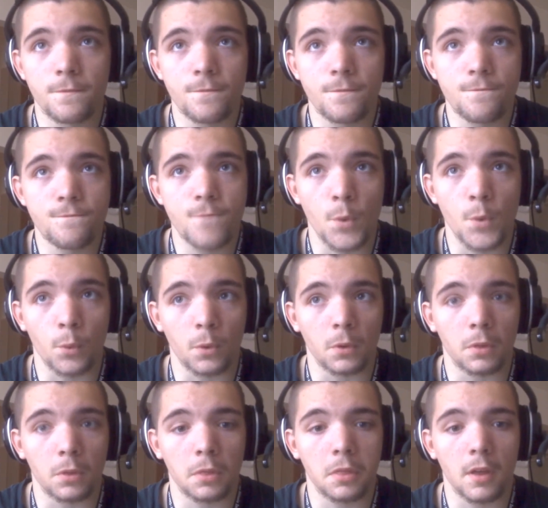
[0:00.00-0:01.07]
4th,
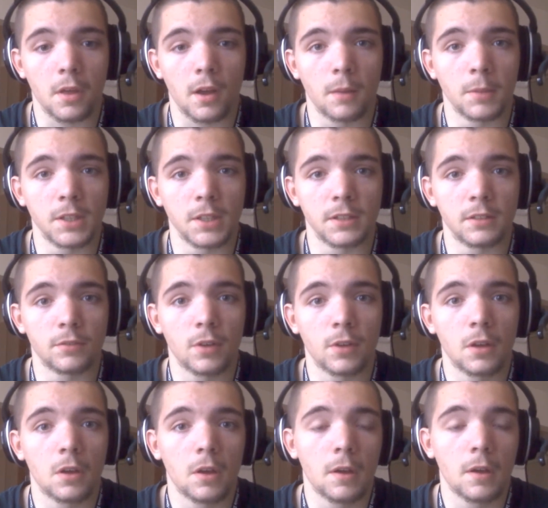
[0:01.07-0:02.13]
I believe.
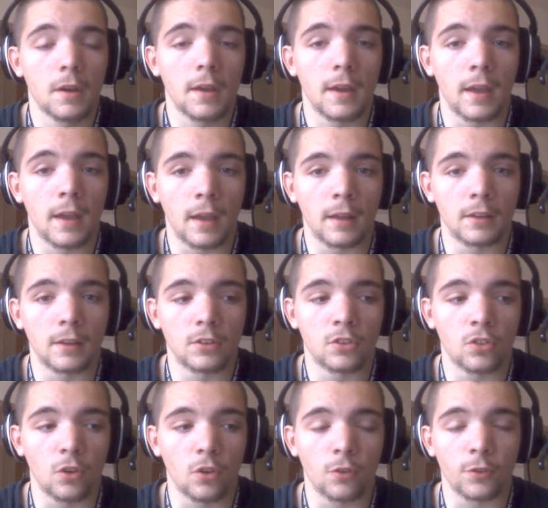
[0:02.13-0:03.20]
And
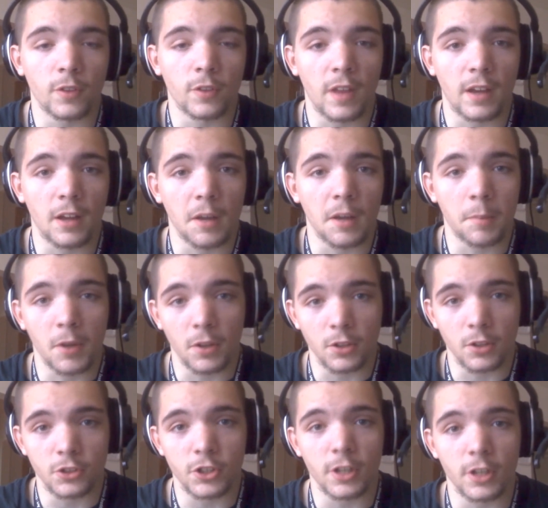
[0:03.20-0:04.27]
so for that I
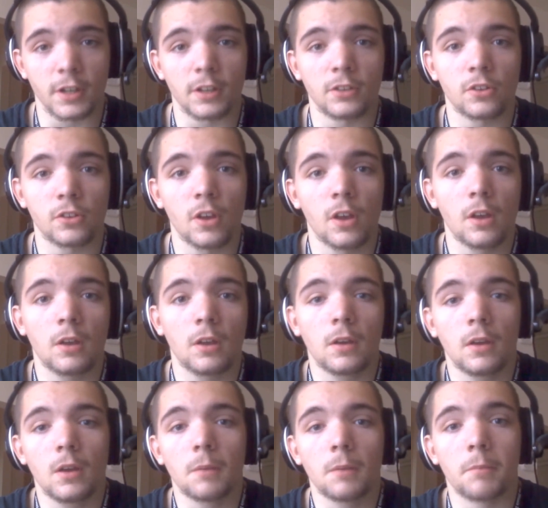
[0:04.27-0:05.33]
apologize.
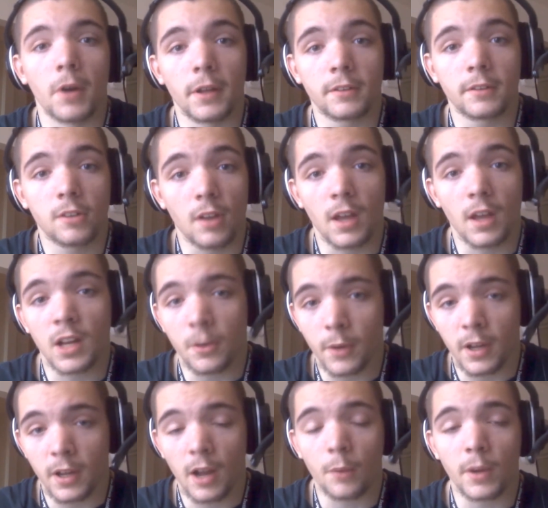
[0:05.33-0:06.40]
But anyway,
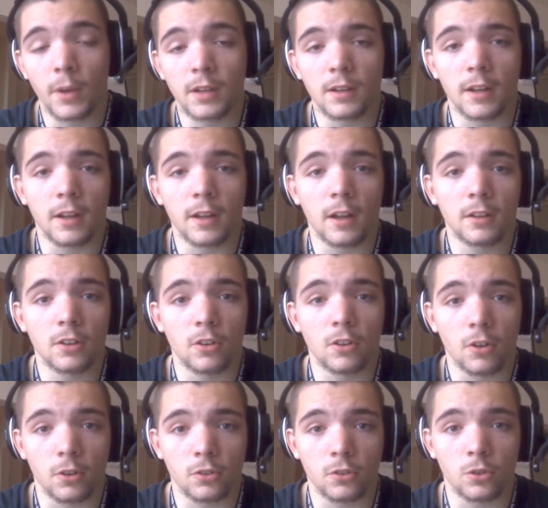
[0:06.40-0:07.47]
I went and I got the
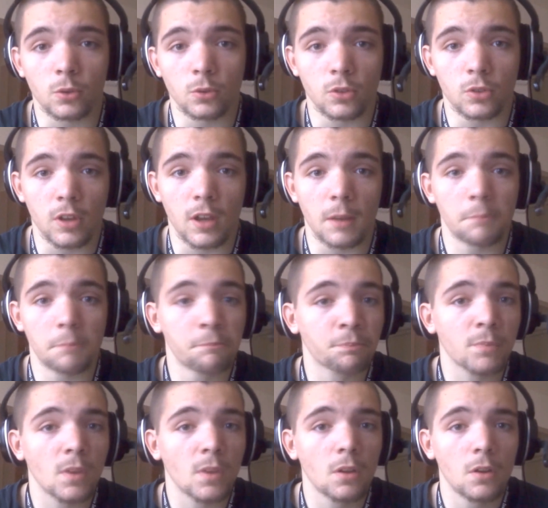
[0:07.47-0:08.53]
Dark Souls game.
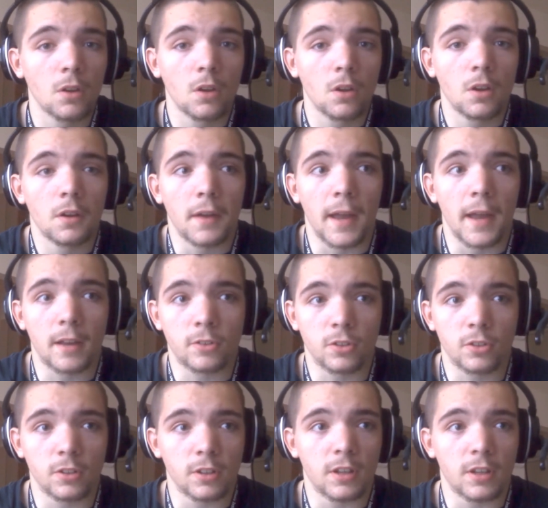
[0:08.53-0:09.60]

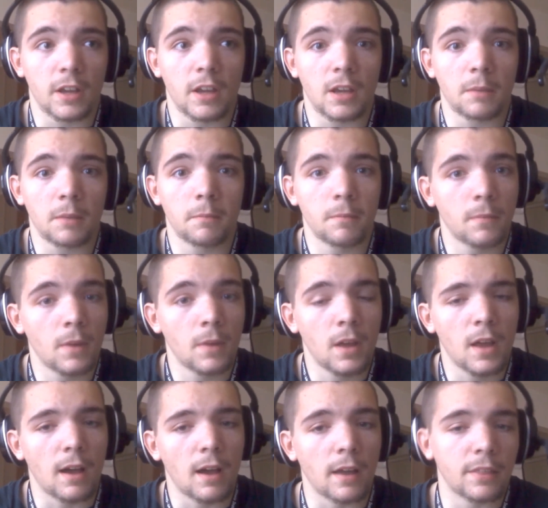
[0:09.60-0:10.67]
Excellent game.
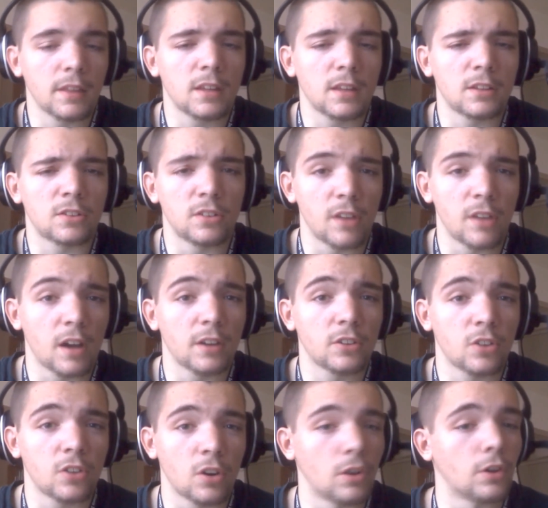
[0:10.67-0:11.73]
I think it's not as
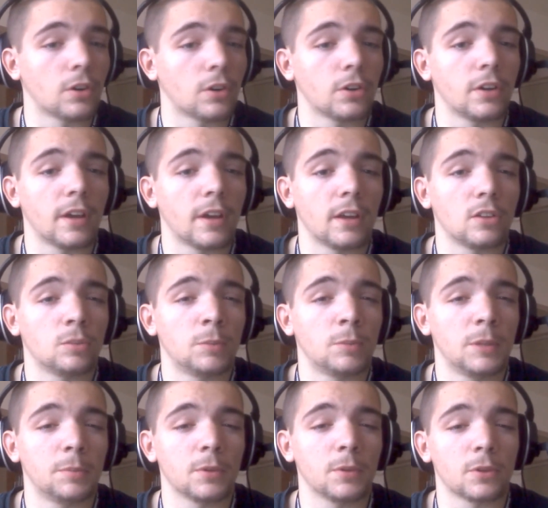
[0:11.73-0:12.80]
hard as
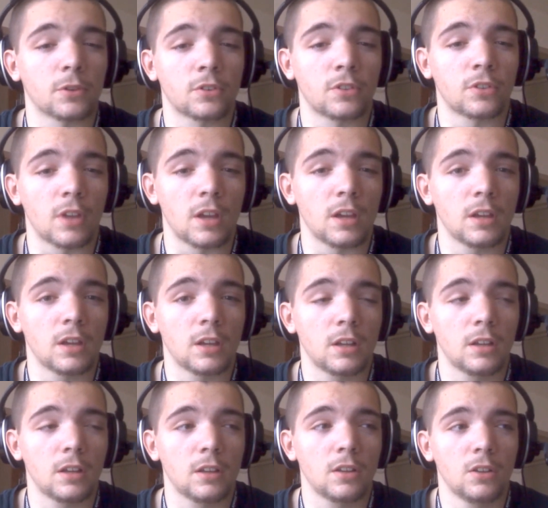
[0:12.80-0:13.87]
people are saying it
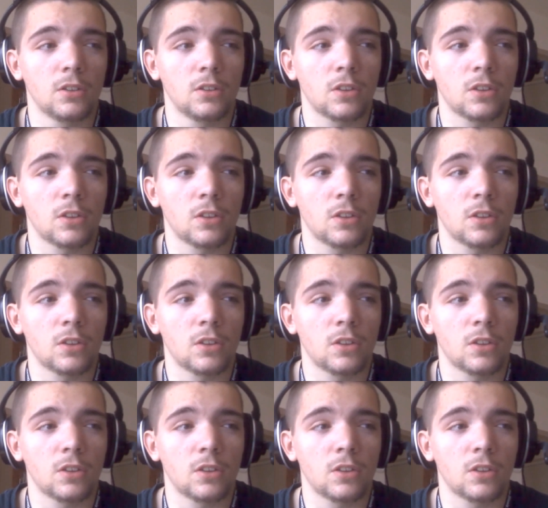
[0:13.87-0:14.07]
is.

*What this task involves*: Output every record verbatim, skipping images.

*Output*:
[0:00.00-0:01.07]
4th,
[0:01.07-0:02.13]
I believe.
[0:02.13-0:03.20]
And
[0:03.20-0:04.27]
so for that I
[0:04.27-0:05.33]
apologize.
[0:05.33-0:06.40]
But anyway,
[0:06.40-0:07.47]
I went and I got the
[0:07.47-0:08.53]
Dark Souls game.
[0:08.53-0:09.60]

[0:09.60-0:10.67]
Excellent game.
[0:10.67-0:11.73]
I think it's not as
[0:11.73-0:12.80]
hard as
[0:12.80-0:13.87]
people are saying it
[0:13.87-0:14.07]
is.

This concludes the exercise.